*** Opening Dataset entries ***

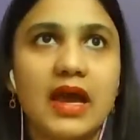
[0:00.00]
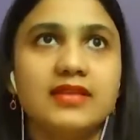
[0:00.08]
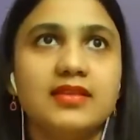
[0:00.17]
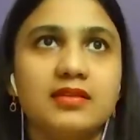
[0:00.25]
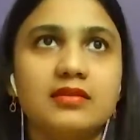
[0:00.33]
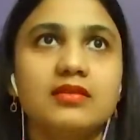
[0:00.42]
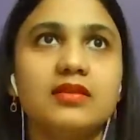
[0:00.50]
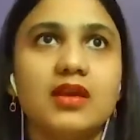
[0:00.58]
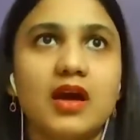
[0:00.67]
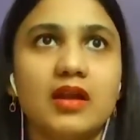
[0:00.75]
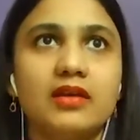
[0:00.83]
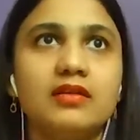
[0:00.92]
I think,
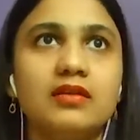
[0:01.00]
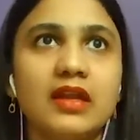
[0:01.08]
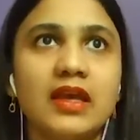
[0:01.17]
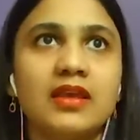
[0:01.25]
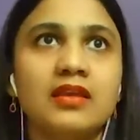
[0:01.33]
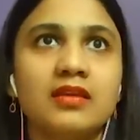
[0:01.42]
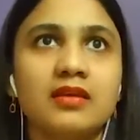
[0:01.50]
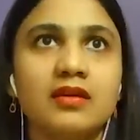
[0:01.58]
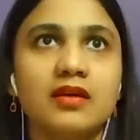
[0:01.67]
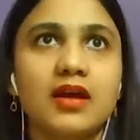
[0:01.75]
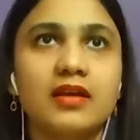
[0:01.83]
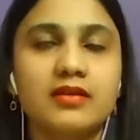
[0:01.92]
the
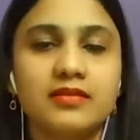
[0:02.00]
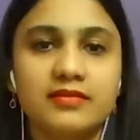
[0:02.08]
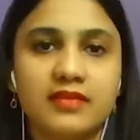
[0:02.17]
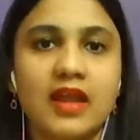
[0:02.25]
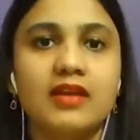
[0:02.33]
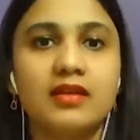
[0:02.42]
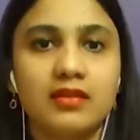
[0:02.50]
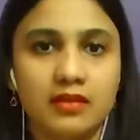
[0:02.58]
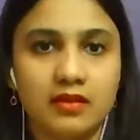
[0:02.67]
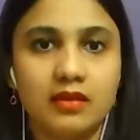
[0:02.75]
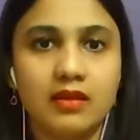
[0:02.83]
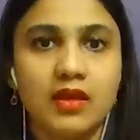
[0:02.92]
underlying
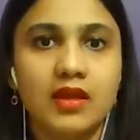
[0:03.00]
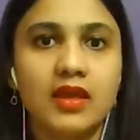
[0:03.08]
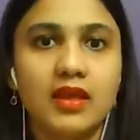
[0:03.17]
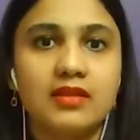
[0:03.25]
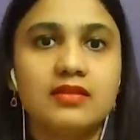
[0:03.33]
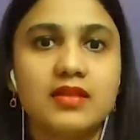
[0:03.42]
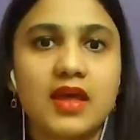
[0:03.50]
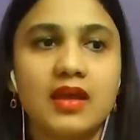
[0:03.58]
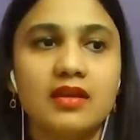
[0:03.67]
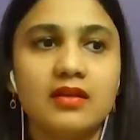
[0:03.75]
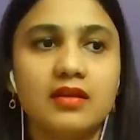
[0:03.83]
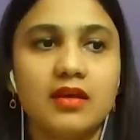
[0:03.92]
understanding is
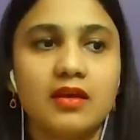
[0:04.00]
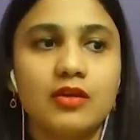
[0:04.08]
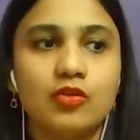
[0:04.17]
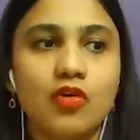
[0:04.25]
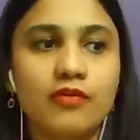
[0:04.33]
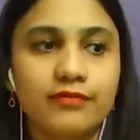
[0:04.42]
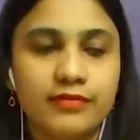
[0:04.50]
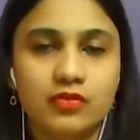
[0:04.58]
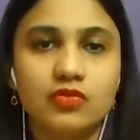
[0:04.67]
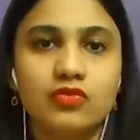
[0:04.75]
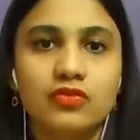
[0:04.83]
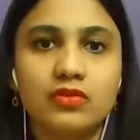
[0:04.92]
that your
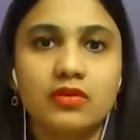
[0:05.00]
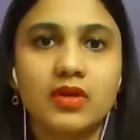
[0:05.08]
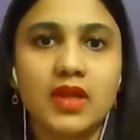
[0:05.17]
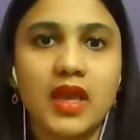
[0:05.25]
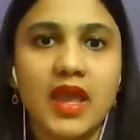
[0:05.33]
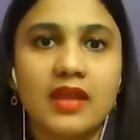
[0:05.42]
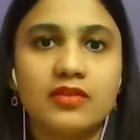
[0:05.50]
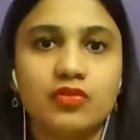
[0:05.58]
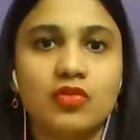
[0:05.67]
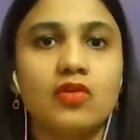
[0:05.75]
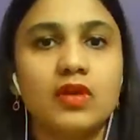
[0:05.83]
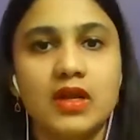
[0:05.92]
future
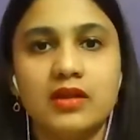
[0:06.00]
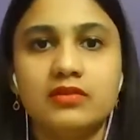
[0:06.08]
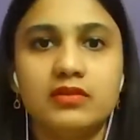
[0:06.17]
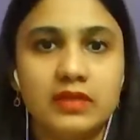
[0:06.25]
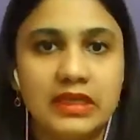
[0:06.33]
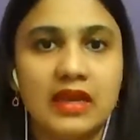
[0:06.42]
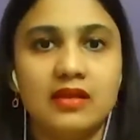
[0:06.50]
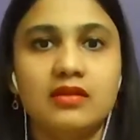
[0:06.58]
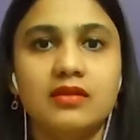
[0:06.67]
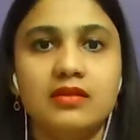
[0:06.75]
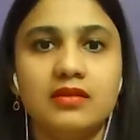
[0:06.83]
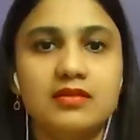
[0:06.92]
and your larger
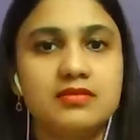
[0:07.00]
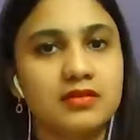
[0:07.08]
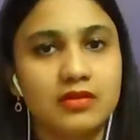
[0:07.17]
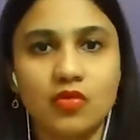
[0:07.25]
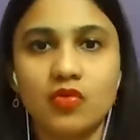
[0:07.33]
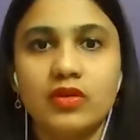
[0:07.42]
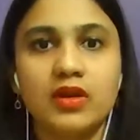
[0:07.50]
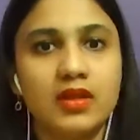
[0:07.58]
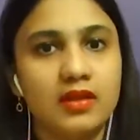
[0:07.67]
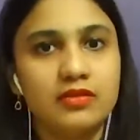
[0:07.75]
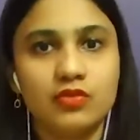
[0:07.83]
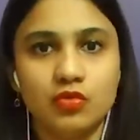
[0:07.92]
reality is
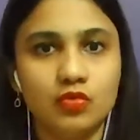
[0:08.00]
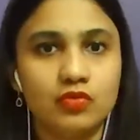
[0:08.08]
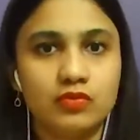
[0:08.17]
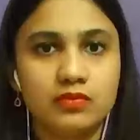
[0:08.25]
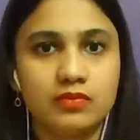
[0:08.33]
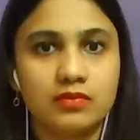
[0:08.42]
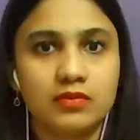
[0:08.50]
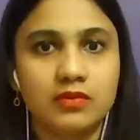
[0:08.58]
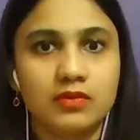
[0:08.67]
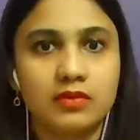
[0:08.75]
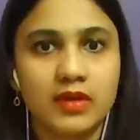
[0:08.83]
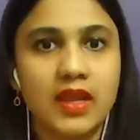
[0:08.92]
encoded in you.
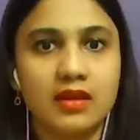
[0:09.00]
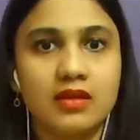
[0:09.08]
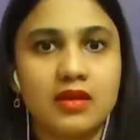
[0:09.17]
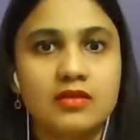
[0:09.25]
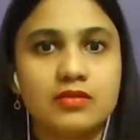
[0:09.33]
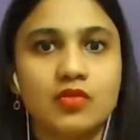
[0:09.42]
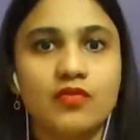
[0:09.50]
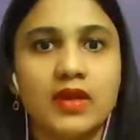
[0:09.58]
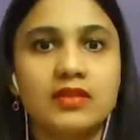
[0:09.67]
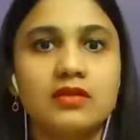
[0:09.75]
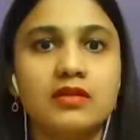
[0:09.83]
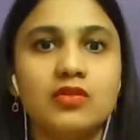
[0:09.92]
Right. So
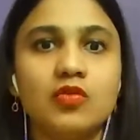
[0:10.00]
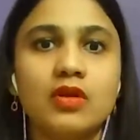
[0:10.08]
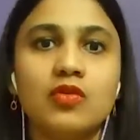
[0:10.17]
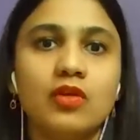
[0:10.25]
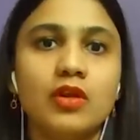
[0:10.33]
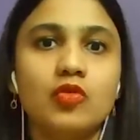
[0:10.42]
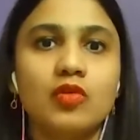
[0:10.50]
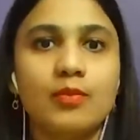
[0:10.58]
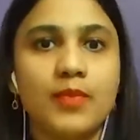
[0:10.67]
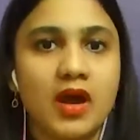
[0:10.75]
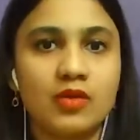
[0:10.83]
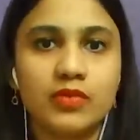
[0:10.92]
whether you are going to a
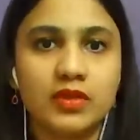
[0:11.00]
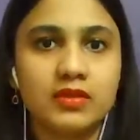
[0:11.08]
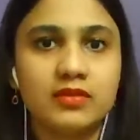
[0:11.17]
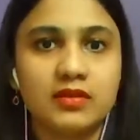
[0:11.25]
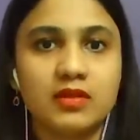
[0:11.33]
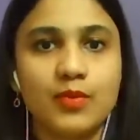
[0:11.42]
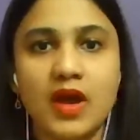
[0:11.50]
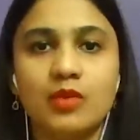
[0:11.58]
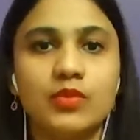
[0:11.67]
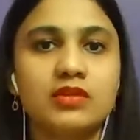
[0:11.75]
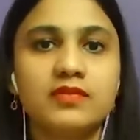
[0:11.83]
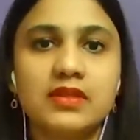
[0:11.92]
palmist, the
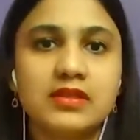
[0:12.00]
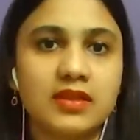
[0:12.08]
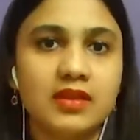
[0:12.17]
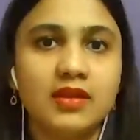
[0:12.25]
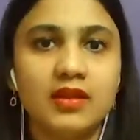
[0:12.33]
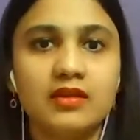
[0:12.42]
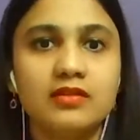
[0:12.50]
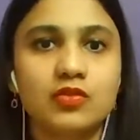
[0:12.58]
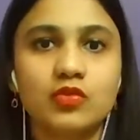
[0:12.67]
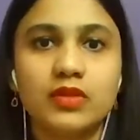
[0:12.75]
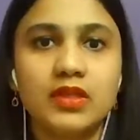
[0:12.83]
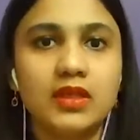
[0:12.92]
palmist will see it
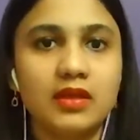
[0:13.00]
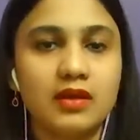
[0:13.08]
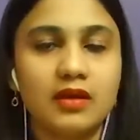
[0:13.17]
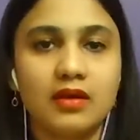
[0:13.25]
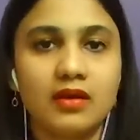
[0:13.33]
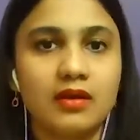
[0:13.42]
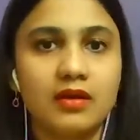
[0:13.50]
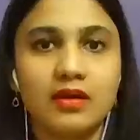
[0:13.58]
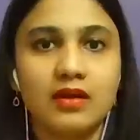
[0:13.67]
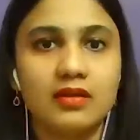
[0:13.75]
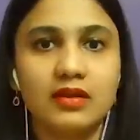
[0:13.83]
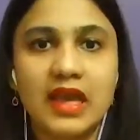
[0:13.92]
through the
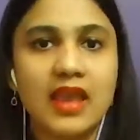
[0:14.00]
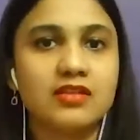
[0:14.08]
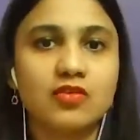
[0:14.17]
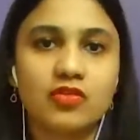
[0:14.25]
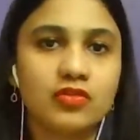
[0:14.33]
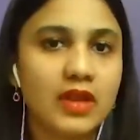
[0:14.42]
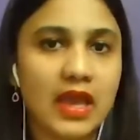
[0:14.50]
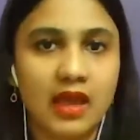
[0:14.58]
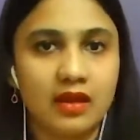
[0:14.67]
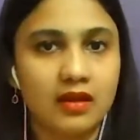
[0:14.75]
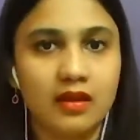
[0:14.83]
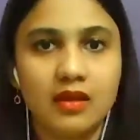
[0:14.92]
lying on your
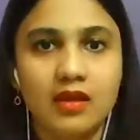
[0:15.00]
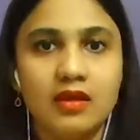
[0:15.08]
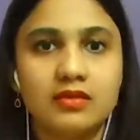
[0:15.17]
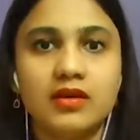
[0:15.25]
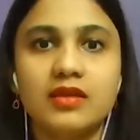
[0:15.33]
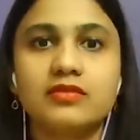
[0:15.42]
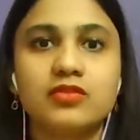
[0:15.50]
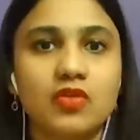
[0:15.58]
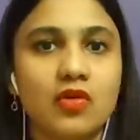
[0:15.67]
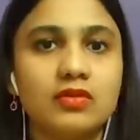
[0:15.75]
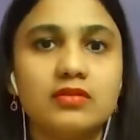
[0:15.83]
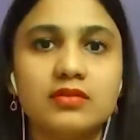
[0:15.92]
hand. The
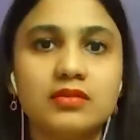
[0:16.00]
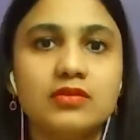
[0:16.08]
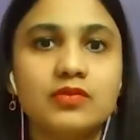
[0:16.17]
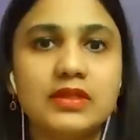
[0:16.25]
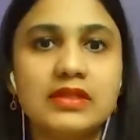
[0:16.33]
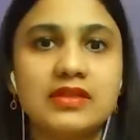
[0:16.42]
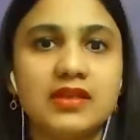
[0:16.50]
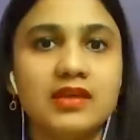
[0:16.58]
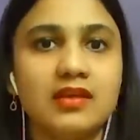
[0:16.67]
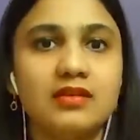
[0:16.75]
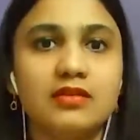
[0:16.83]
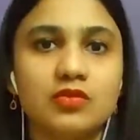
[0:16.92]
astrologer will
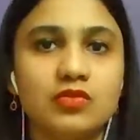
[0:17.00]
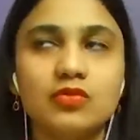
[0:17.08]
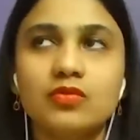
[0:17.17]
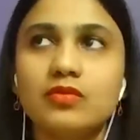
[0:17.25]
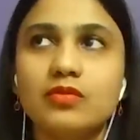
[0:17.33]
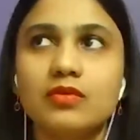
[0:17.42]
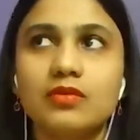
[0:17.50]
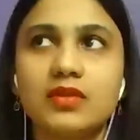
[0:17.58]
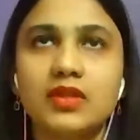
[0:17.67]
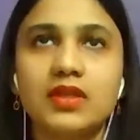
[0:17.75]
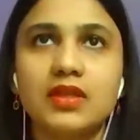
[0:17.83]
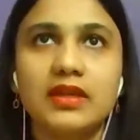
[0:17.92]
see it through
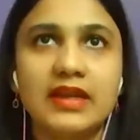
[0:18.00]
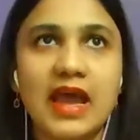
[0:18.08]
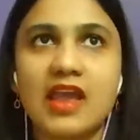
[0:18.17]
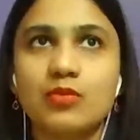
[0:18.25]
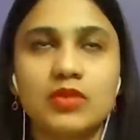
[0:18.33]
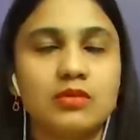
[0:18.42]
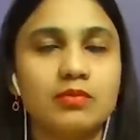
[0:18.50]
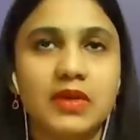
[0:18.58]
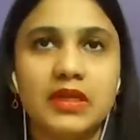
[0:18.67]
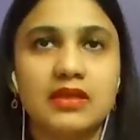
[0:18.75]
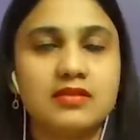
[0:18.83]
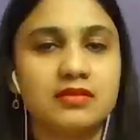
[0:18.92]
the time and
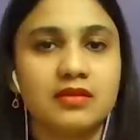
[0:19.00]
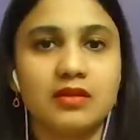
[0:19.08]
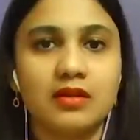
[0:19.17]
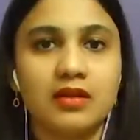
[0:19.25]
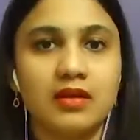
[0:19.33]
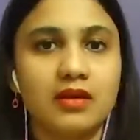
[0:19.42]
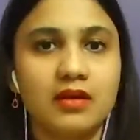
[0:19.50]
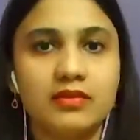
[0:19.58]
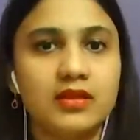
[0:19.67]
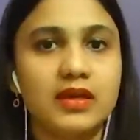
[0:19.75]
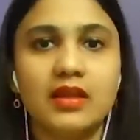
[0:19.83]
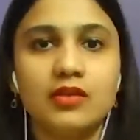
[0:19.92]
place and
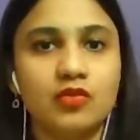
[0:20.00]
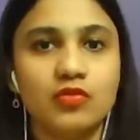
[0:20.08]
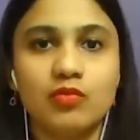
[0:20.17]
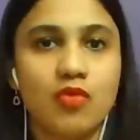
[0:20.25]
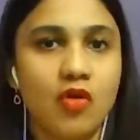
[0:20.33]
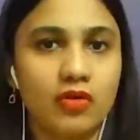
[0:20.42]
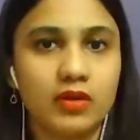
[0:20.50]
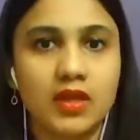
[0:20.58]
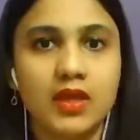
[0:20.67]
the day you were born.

*** Closing Dataset entries ***

• **What this task involves**
Text only, pictures out: give every record again as written.

• **Written response**
[0:00.00]
[0:00.08]
[0:00.17]
[0:00.25]
[0:00.33]
[0:00.42]
[0:00.50]
[0:00.58]
[0:00.67]
[0:00.75]
[0:00.83]
[0:00.92]
I think,
[0:01.00]
[0:01.08]
[0:01.17]
[0:01.25]
[0:01.33]
[0:01.42]
[0:01.50]
[0:01.58]
[0:01.67]
[0:01.75]
[0:01.83]
[0:01.92]
the
[0:02.00]
[0:02.08]
[0:02.17]
[0:02.25]
[0:02.33]
[0:02.42]
[0:02.50]
[0:02.58]
[0:02.67]
[0:02.75]
[0:02.83]
[0:02.92]
underlying
[0:03.00]
[0:03.08]
[0:03.17]
[0:03.25]
[0:03.33]
[0:03.42]
[0:03.50]
[0:03.58]
[0:03.67]
[0:03.75]
[0:03.83]
[0:03.92]
understanding is
[0:04.00]
[0:04.08]
[0:04.17]
[0:04.25]
[0:04.33]
[0:04.42]
[0:04.50]
[0:04.58]
[0:04.67]
[0:04.75]
[0:04.83]
[0:04.92]
that your
[0:05.00]
[0:05.08]
[0:05.17]
[0:05.25]
[0:05.33]
[0:05.42]
[0:05.50]
[0:05.58]
[0:05.67]
[0:05.75]
[0:05.83]
[0:05.92]
future
[0:06.00]
[0:06.08]
[0:06.17]
[0:06.25]
[0:06.33]
[0:06.42]
[0:06.50]
[0:06.58]
[0:06.67]
[0:06.75]
[0:06.83]
[0:06.92]
and your larger
[0:07.00]
[0:07.08]
[0:07.17]
[0:07.25]
[0:07.33]
[0:07.42]
[0:07.50]
[0:07.58]
[0:07.67]
[0:07.75]
[0:07.83]
[0:07.92]
reality is
[0:08.00]
[0:08.08]
[0:08.17]
[0:08.25]
[0:08.33]
[0:08.42]
[0:08.50]
[0:08.58]
[0:08.67]
[0:08.75]
[0:08.83]
[0:08.92]
encoded in you.
[0:09.00]
[0:09.08]
[0:09.17]
[0:09.25]
[0:09.33]
[0:09.42]
[0:09.50]
[0:09.58]
[0:09.67]
[0:09.75]
[0:09.83]
[0:09.92]
Right. So
[0:10.00]
[0:10.08]
[0:10.17]
[0:10.25]
[0:10.33]
[0:10.42]
[0:10.50]
[0:10.58]
[0:10.67]
[0:10.75]
[0:10.83]
[0:10.92]
whether you are going to a
[0:11.00]
[0:11.08]
[0:11.17]
[0:11.25]
[0:11.33]
[0:11.42]
[0:11.50]
[0:11.58]
[0:11.67]
[0:11.75]
[0:11.83]
[0:11.92]
palmist, the
[0:12.00]
[0:12.08]
[0:12.17]
[0:12.25]
[0:12.33]
[0:12.42]
[0:12.50]
[0:12.58]
[0:12.67]
[0:12.75]
[0:12.83]
[0:12.92]
palmist will see it
[0:13.00]
[0:13.08]
[0:13.17]
[0:13.25]
[0:13.33]
[0:13.42]
[0:13.50]
[0:13.58]
[0:13.67]
[0:13.75]
[0:13.83]
[0:13.92]
through the
[0:14.00]
[0:14.08]
[0:14.17]
[0:14.25]
[0:14.33]
[0:14.42]
[0:14.50]
[0:14.58]
[0:14.67]
[0:14.75]
[0:14.83]
[0:14.92]
lying on your
[0:15.00]
[0:15.08]
[0:15.17]
[0:15.25]
[0:15.33]
[0:15.42]
[0:15.50]
[0:15.58]
[0:15.67]
[0:15.75]
[0:15.83]
[0:15.92]
hand. The
[0:16.00]
[0:16.08]
[0:16.17]
[0:16.25]
[0:16.33]
[0:16.42]
[0:16.50]
[0:16.58]
[0:16.67]
[0:16.75]
[0:16.83]
[0:16.92]
astrologer will
[0:17.00]
[0:17.08]
[0:17.17]
[0:17.25]
[0:17.33]
[0:17.42]
[0:17.50]
[0:17.58]
[0:17.67]
[0:17.75]
[0:17.83]
[0:17.92]
see it through
[0:18.00]
[0:18.08]
[0:18.17]
[0:18.25]
[0:18.33]
[0:18.42]
[0:18.50]
[0:18.58]
[0:18.67]
[0:18.75]
[0:18.83]
[0:18.92]
the time and
[0:19.00]
[0:19.08]
[0:19.17]
[0:19.25]
[0:19.33]
[0:19.42]
[0:19.50]
[0:19.58]
[0:19.67]
[0:19.75]
[0:19.83]
[0:19.92]
place and
[0:20.00]
[0:20.08]
[0:20.17]
[0:20.25]
[0:20.33]
[0:20.42]
[0:20.50]
[0:20.58]
[0:20.67]
the day you were born.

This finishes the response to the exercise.